[Saved entries]
● ● ●

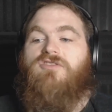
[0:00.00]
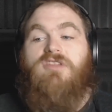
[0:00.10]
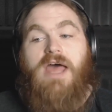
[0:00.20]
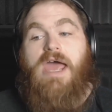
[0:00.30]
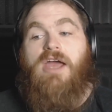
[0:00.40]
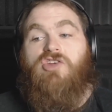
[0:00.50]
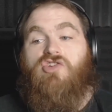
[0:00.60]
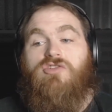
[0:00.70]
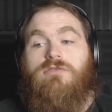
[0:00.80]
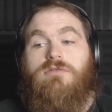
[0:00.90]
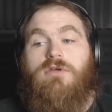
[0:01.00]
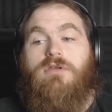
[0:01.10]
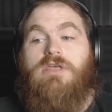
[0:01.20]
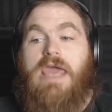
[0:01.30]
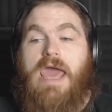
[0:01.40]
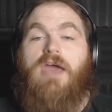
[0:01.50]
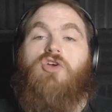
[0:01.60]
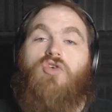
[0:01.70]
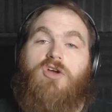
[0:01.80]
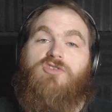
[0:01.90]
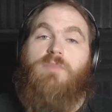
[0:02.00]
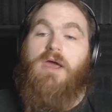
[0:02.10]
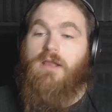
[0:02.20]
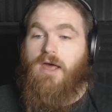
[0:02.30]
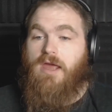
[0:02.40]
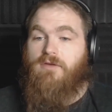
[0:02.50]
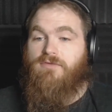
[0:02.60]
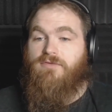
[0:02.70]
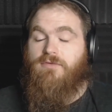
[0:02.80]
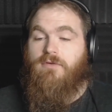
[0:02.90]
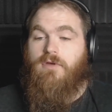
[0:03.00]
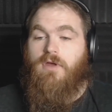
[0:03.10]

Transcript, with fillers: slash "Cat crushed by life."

● ● ●

WORK REQUIRED
Copy each line of the records precisely and drop any images they hold.

OUTPUT OF THE TASK
[0:00.00]
[0:00.10]
[0:00.20]
[0:00.30]
[0:00.40]
[0:00.50]
[0:00.60]
[0:00.70]
[0:00.80]
[0:00.90]
[0:01.00]
[0:01.10]
[0:01.20]
[0:01.30]
[0:01.40]
[0:01.50]
[0:01.60]
[0:01.70]
[0:01.80]
[0:01.90]
[0:02.00]
[0:02.10]
[0:02.20]
[0:02.30]
[0:02.40]
[0:02.50]
[0:02.60]
[0:02.70]
[0:02.80]
[0:02.90]
[0:03.00]
[0:03.10]

Transcript, with fillers: slash "Cat crushed by life."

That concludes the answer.